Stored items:
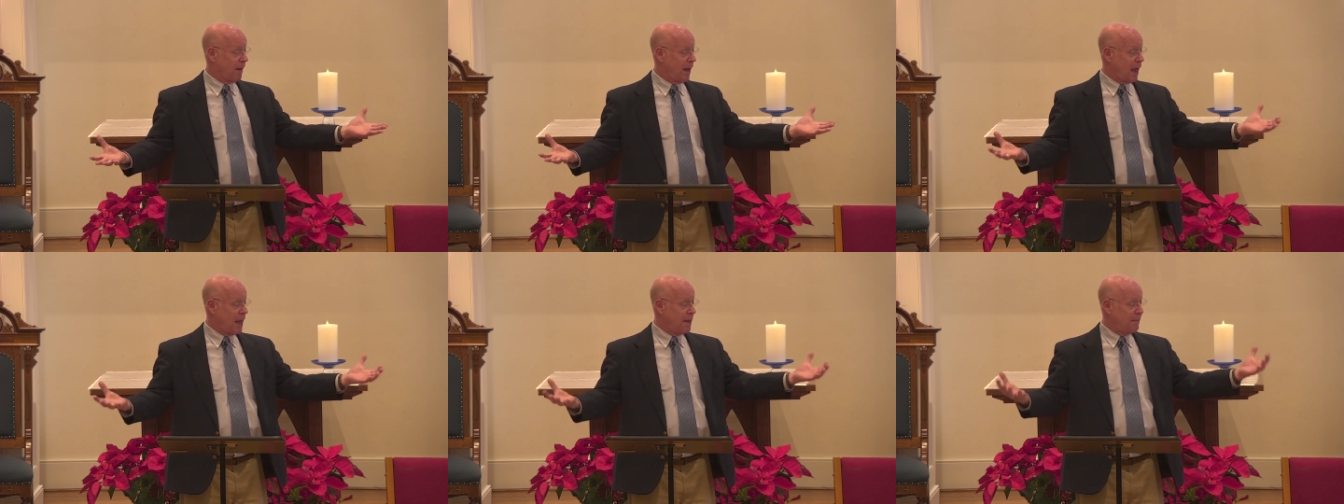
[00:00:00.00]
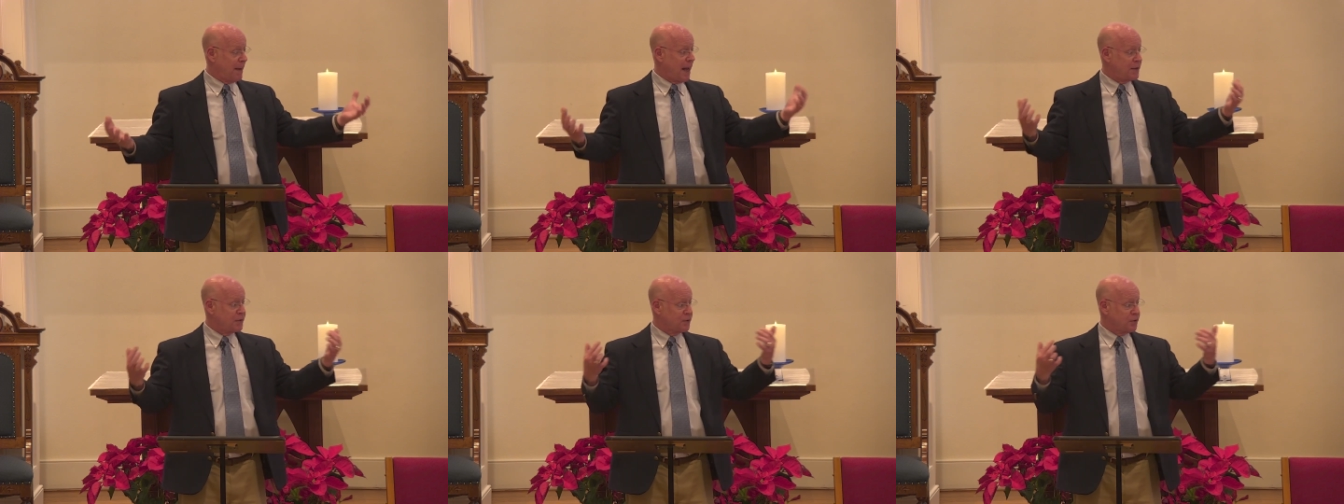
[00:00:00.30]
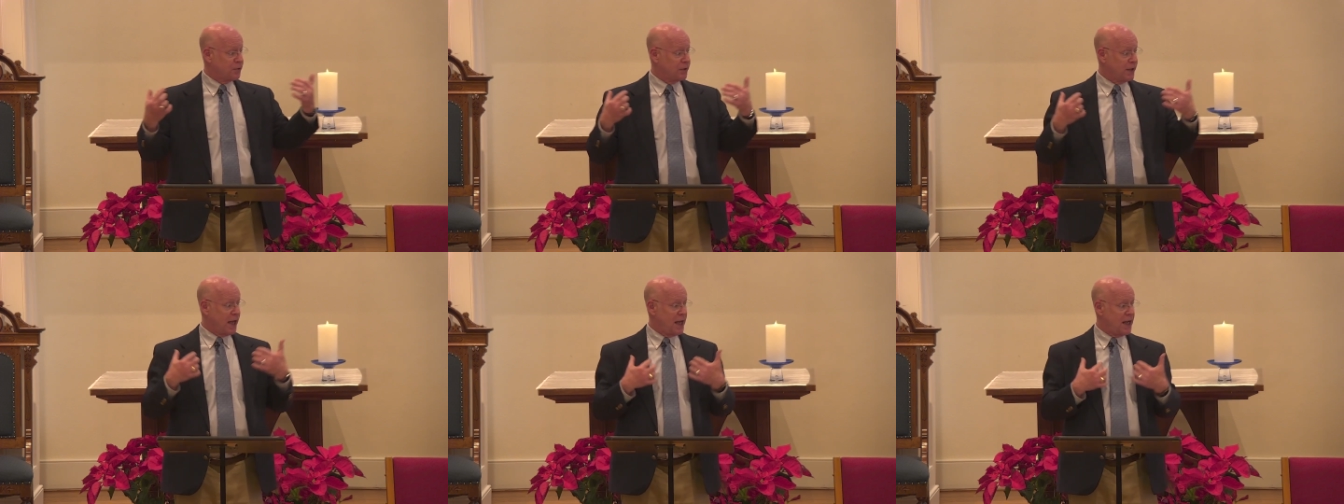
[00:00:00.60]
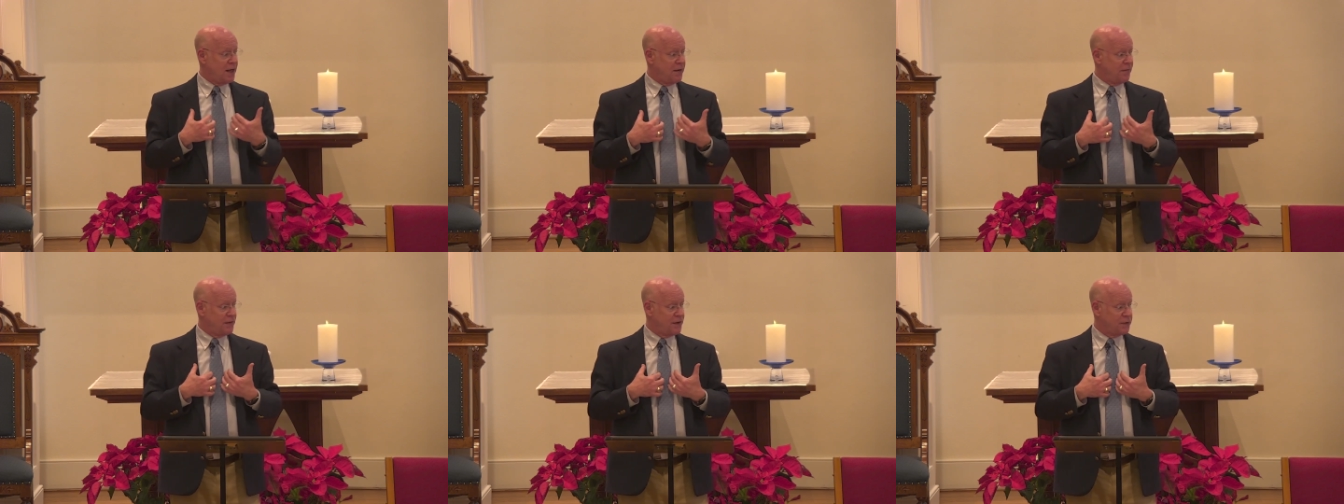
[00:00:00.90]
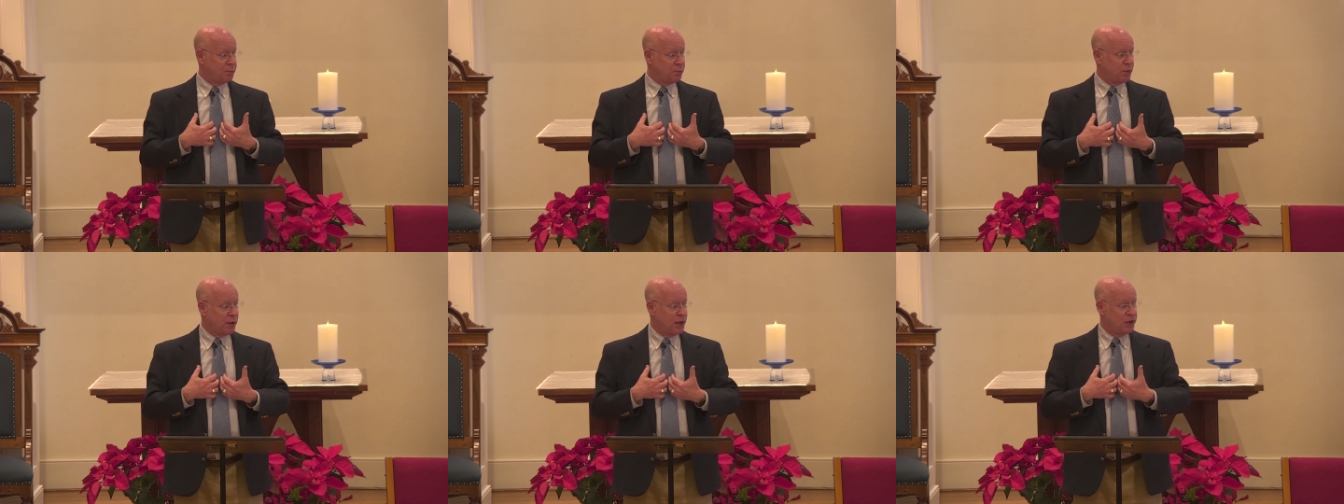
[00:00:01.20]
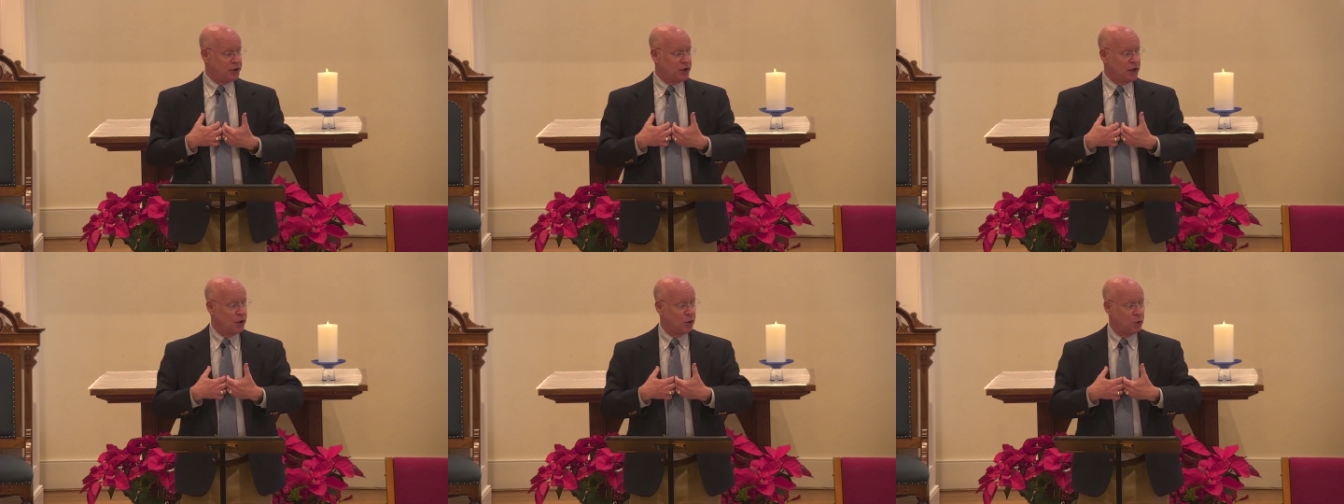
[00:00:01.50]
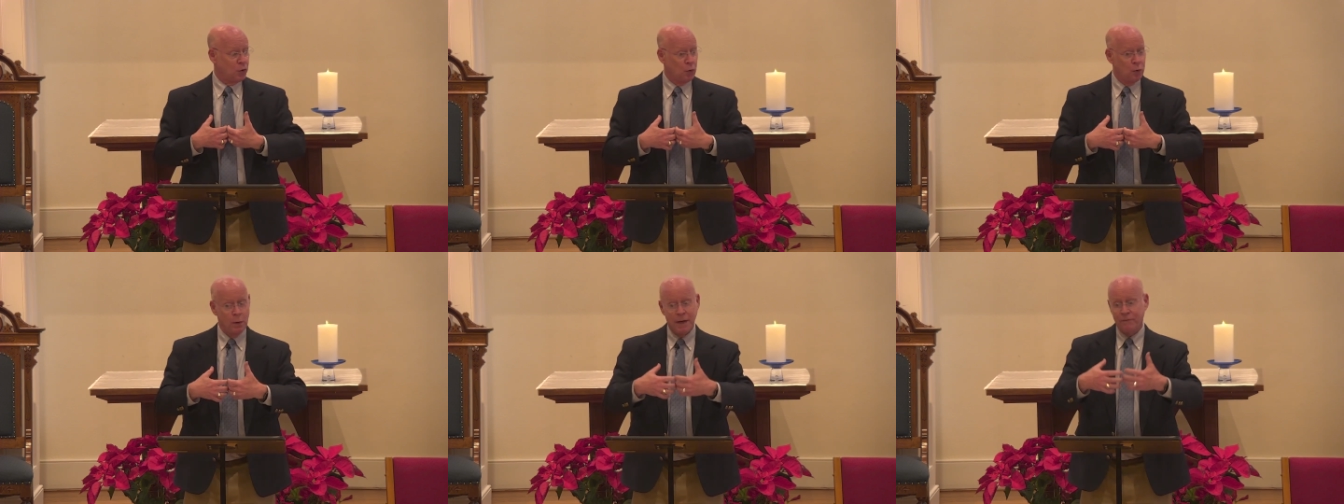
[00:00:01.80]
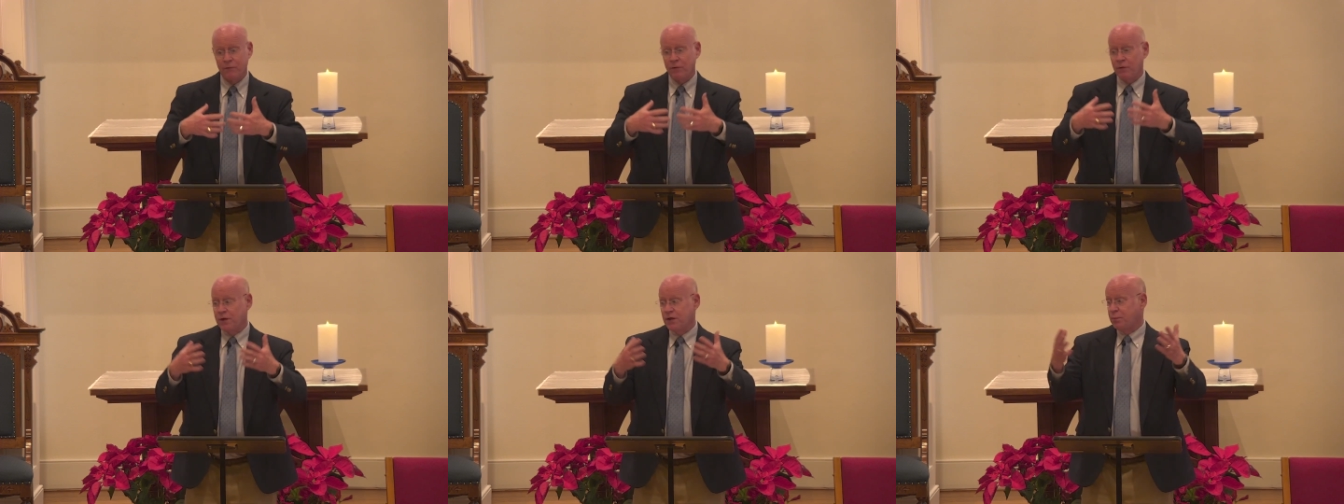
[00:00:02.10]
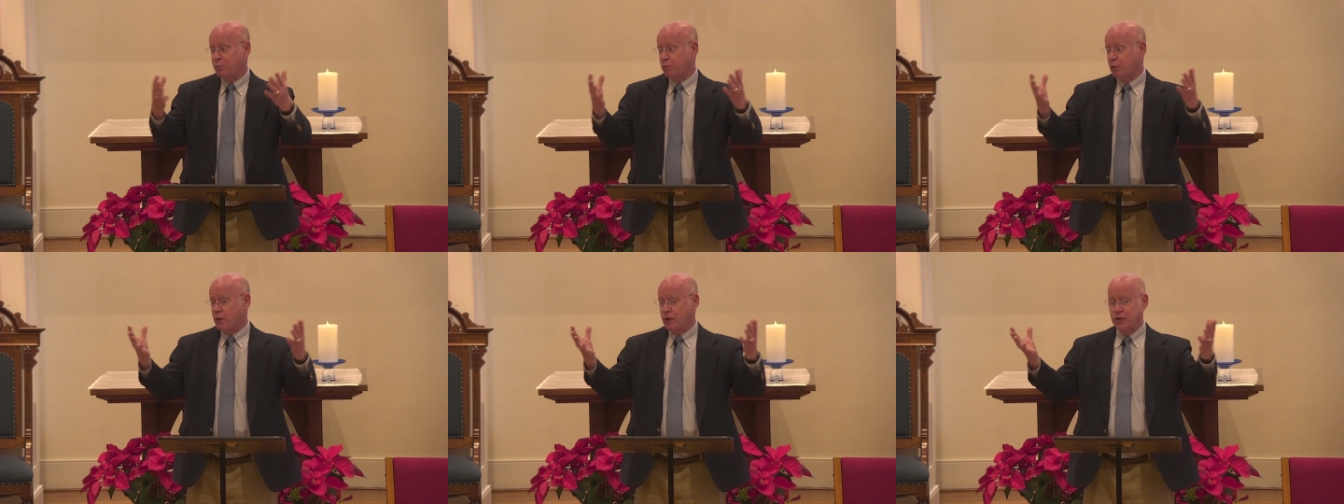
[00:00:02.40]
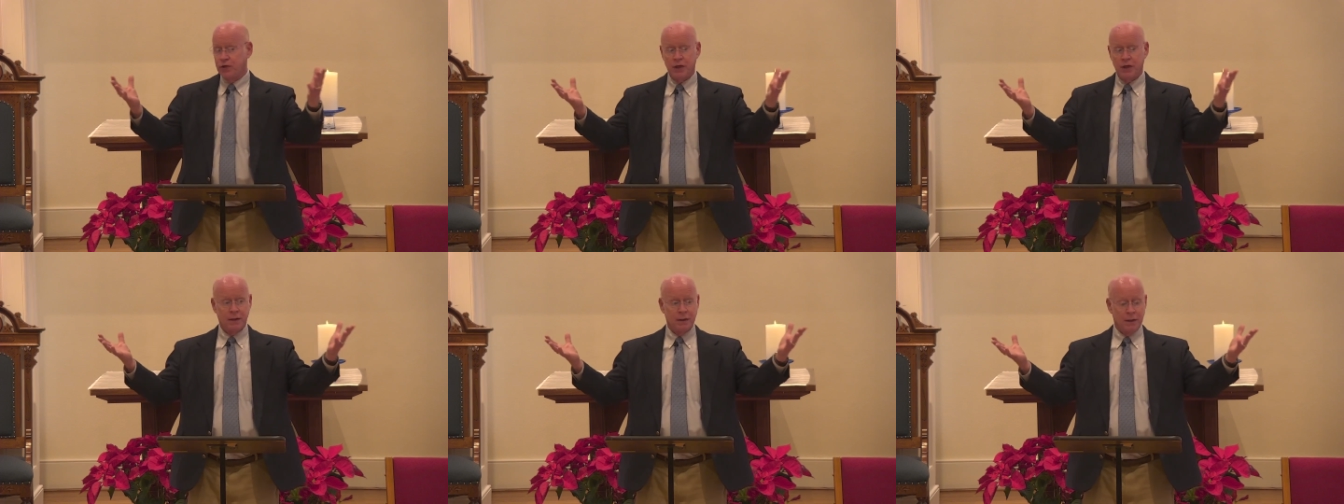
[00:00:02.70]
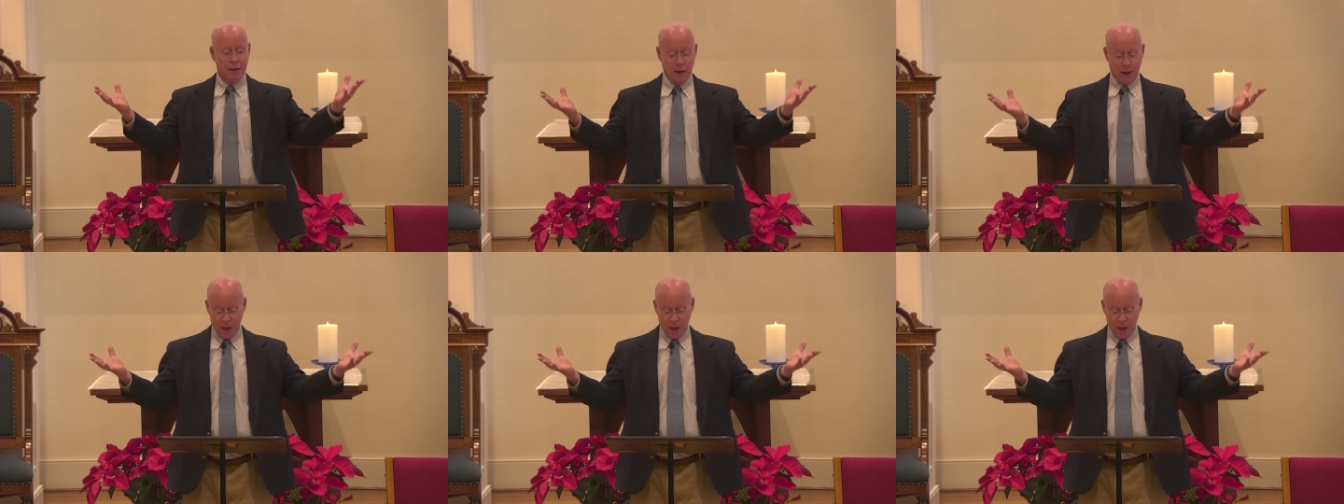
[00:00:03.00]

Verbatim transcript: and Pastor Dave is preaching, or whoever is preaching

### [Requirement]
Apart from the pictures, every line of the data above should be given again exactly.

### [Final answer]
[00:00:00.00]
[00:00:00.30]
[00:00:00.60]
[00:00:00.90]
[00:00:01.20]
[00:00:01.50]
[00:00:01.80]
[00:00:02.10]
[00:00:02.40]
[00:00:02.70]
[00:00:03.00]

Verbatim transcript: and Pastor Dave is preaching, or whoever is preaching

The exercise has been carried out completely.